AIM OF THE TASK
Could you output the entries that follow exactly, omitting any pictures they contain?

*** EXCERPTED DATA ***

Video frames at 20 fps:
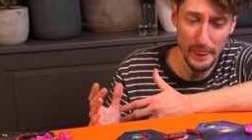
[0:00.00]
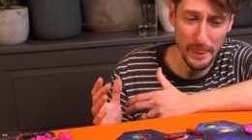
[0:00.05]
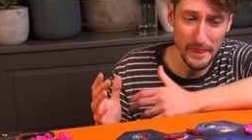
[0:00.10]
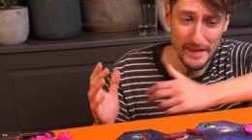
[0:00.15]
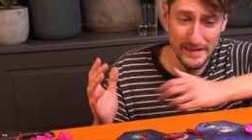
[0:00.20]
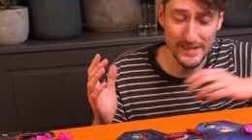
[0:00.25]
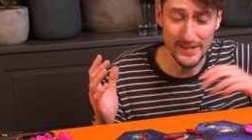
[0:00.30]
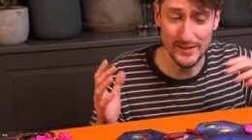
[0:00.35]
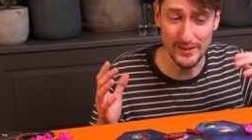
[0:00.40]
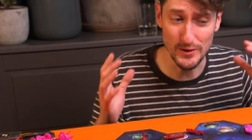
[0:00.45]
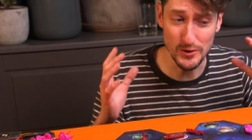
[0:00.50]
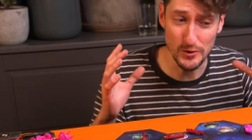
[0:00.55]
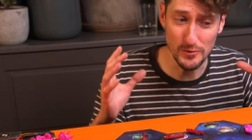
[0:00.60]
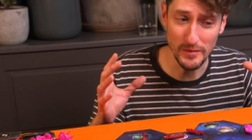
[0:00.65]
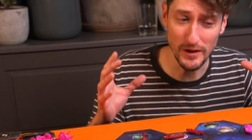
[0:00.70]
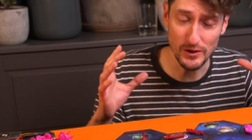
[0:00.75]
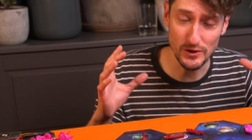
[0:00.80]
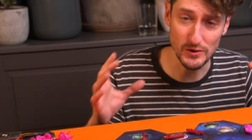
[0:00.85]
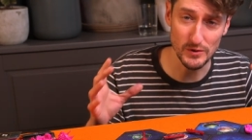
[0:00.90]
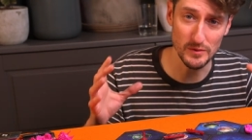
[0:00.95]
There's too
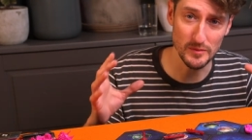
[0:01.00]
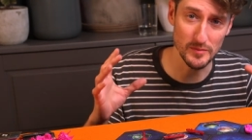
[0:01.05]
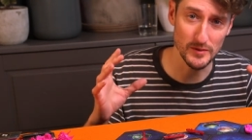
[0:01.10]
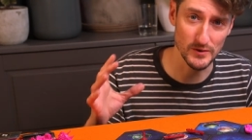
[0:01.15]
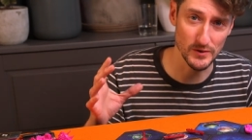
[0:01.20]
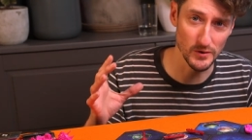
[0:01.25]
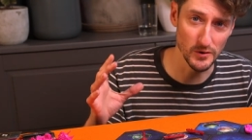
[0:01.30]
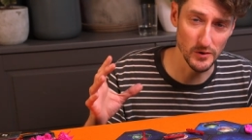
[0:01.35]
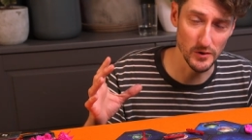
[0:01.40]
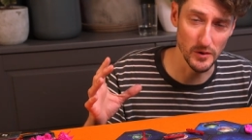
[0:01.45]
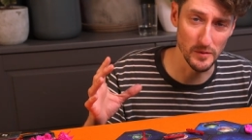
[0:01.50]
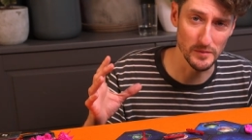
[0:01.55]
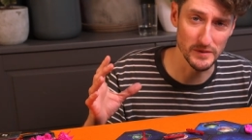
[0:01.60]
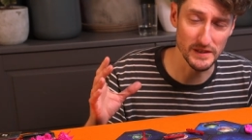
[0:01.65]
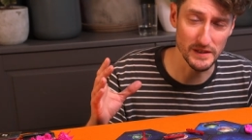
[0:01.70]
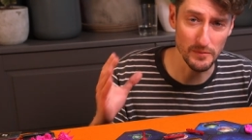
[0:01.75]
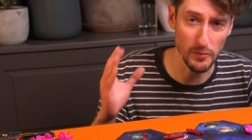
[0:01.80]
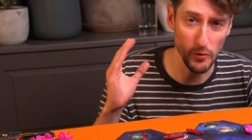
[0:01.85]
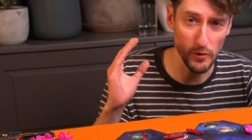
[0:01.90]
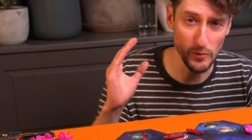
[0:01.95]
much to absorb to
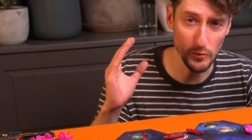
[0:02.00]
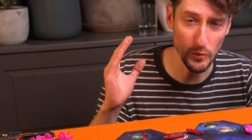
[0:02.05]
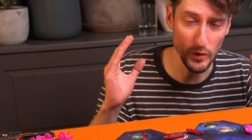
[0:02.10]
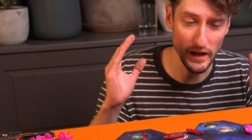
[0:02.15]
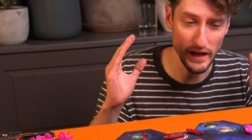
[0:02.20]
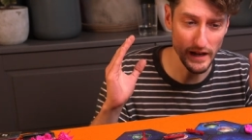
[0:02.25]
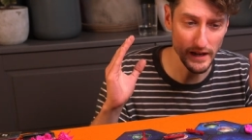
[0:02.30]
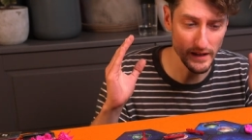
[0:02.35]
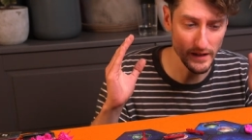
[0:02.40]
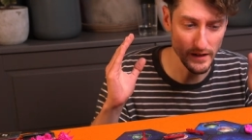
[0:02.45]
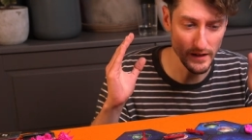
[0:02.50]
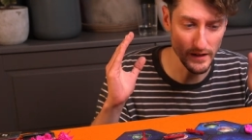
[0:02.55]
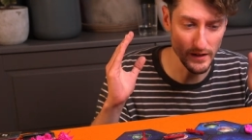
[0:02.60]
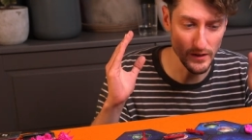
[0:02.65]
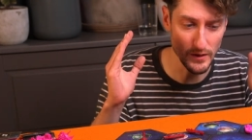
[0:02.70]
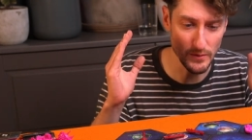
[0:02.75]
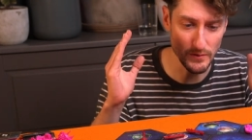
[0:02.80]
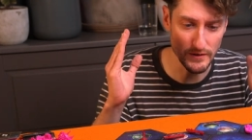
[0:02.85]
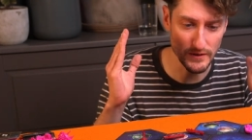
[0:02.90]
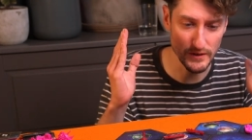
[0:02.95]
the point where
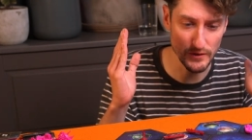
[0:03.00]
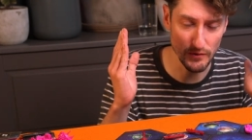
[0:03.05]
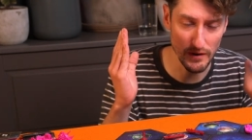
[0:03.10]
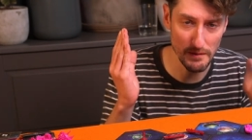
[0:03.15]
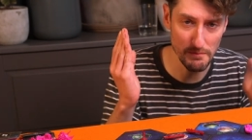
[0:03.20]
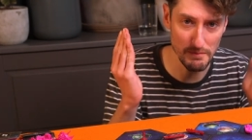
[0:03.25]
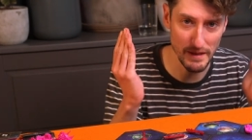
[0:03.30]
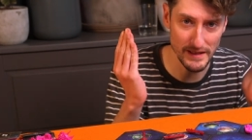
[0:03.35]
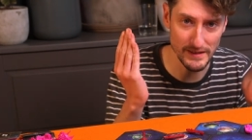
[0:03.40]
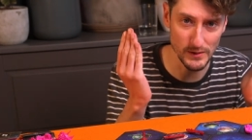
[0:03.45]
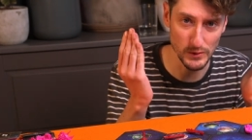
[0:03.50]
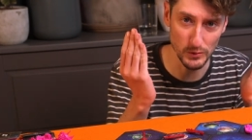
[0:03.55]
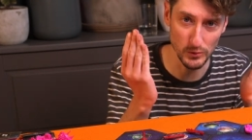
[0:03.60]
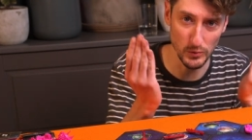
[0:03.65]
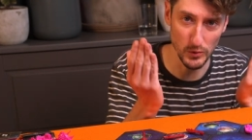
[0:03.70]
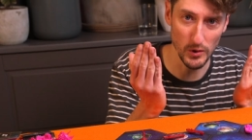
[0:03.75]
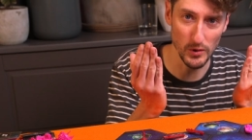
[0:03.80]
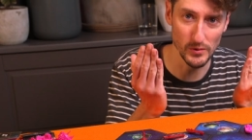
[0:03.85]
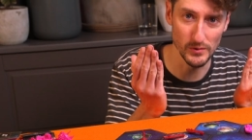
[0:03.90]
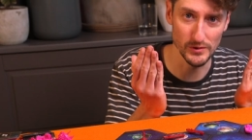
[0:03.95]
you just create mental
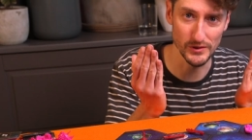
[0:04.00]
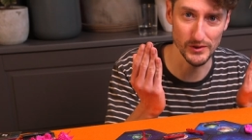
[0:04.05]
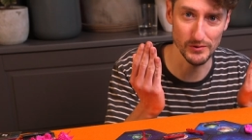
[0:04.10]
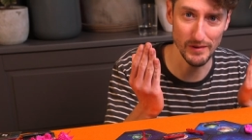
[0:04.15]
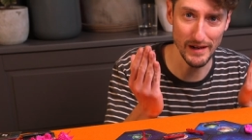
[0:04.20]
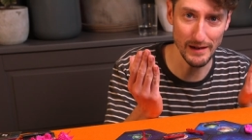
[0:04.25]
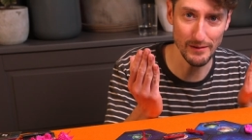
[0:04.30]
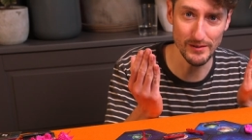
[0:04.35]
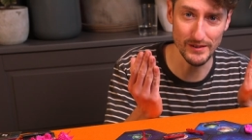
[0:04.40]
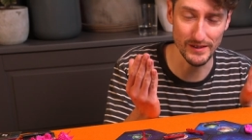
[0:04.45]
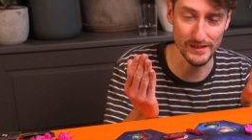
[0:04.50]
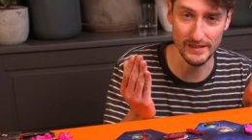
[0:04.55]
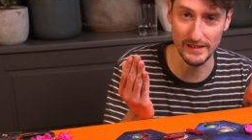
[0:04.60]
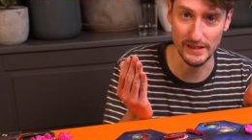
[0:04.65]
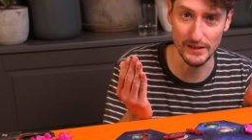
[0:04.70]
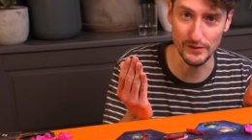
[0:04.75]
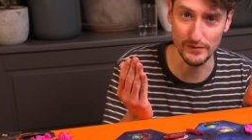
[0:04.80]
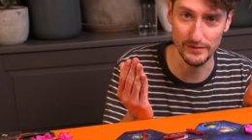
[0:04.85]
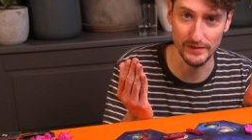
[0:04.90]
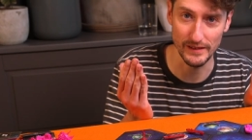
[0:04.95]
walls around
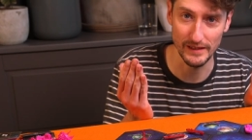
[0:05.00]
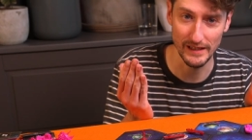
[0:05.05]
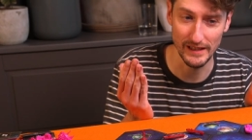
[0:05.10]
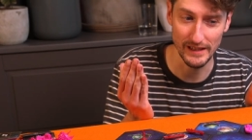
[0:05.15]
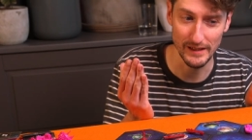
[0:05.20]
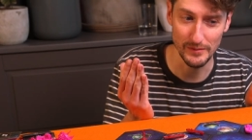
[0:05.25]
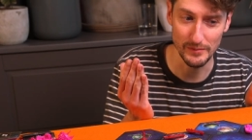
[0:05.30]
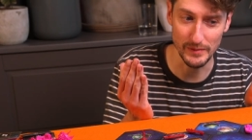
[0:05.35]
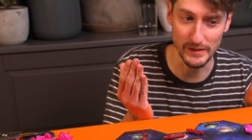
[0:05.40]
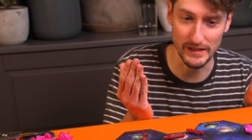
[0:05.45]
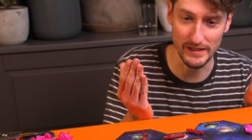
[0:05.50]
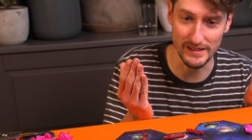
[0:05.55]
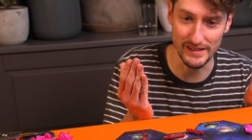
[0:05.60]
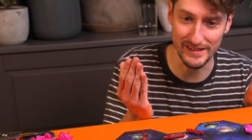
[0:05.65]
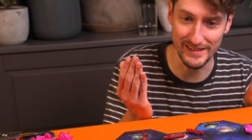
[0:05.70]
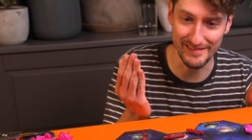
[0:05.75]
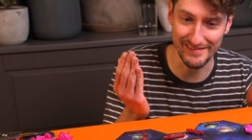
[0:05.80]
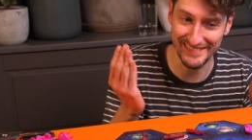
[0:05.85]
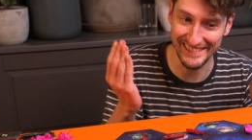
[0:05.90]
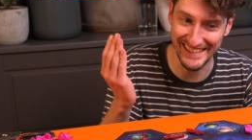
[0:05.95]
yourself,
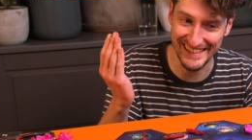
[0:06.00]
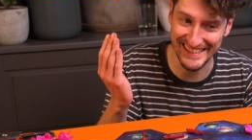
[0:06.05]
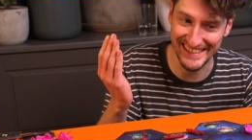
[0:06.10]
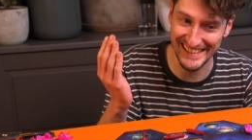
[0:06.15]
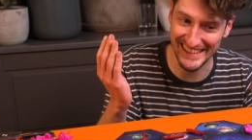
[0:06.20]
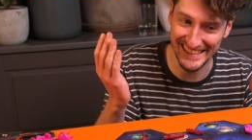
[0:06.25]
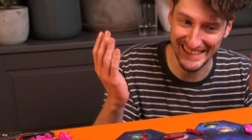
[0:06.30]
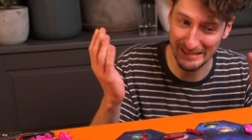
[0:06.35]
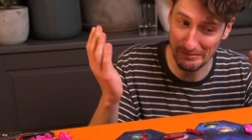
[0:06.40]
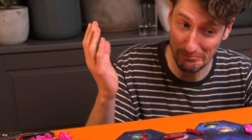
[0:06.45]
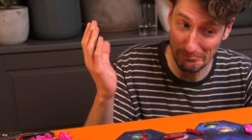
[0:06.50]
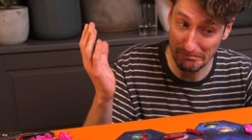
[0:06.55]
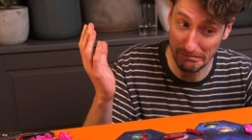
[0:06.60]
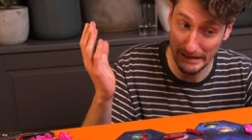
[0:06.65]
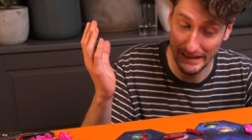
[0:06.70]
because it's like,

*** End of EXCERPTED DATA ***

SOLUTION FOR THIS TASK
Video frames at 20 fps:
[0:00.00]
[0:00.05]
[0:00.10]
[0:00.15]
[0:00.20]
[0:00.25]
[0:00.30]
[0:00.35]
[0:00.40]
[0:00.45]
[0:00.50]
[0:00.55]
[0:00.60]
[0:00.65]
[0:00.70]
[0:00.75]
[0:00.80]
[0:00.85]
[0:00.90]
[0:00.95]
There's too
[0:01.00]
[0:01.05]
[0:01.10]
[0:01.15]
[0:01.20]
[0:01.25]
[0:01.30]
[0:01.35]
[0:01.40]
[0:01.45]
[0:01.50]
[0:01.55]
[0:01.60]
[0:01.65]
[0:01.70]
[0:01.75]
[0:01.80]
[0:01.85]
[0:01.90]
[0:01.95]
much to absorb to
[0:02.00]
[0:02.05]
[0:02.10]
[0:02.15]
[0:02.20]
[0:02.25]
[0:02.30]
[0:02.35]
[0:02.40]
[0:02.45]
[0:02.50]
[0:02.55]
[0:02.60]
[0:02.65]
[0:02.70]
[0:02.75]
[0:02.80]
[0:02.85]
[0:02.90]
[0:02.95]
the point where
[0:03.00]
[0:03.05]
[0:03.10]
[0:03.15]
[0:03.20]
[0:03.25]
[0:03.30]
[0:03.35]
[0:03.40]
[0:03.45]
[0:03.50]
[0:03.55]
[0:03.60]
[0:03.65]
[0:03.70]
[0:03.75]
[0:03.80]
[0:03.85]
[0:03.90]
[0:03.95]
you just create mental
[0:04.00]
[0:04.05]
[0:04.10]
[0:04.15]
[0:04.20]
[0:04.25]
[0:04.30]
[0:04.35]
[0:04.40]
[0:04.45]
[0:04.50]
[0:04.55]
[0:04.60]
[0:04.65]
[0:04.70]
[0:04.75]
[0:04.80]
[0:04.85]
[0:04.90]
[0:04.95]
walls around
[0:05.00]
[0:05.05]
[0:05.10]
[0:05.15]
[0:05.20]
[0:05.25]
[0:05.30]
[0:05.35]
[0:05.40]
[0:05.45]
[0:05.50]
[0:05.55]
[0:05.60]
[0:05.65]
[0:05.70]
[0:05.75]
[0:05.80]
[0:05.85]
[0:05.90]
[0:05.95]
yourself,
[0:06.00]
[0:06.05]
[0:06.10]
[0:06.15]
[0:06.20]
[0:06.25]
[0:06.30]
[0:06.35]
[0:06.40]
[0:06.45]
[0:06.50]
[0:06.55]
[0:06.60]
[0:06.65]
[0:06.70]
because it's like,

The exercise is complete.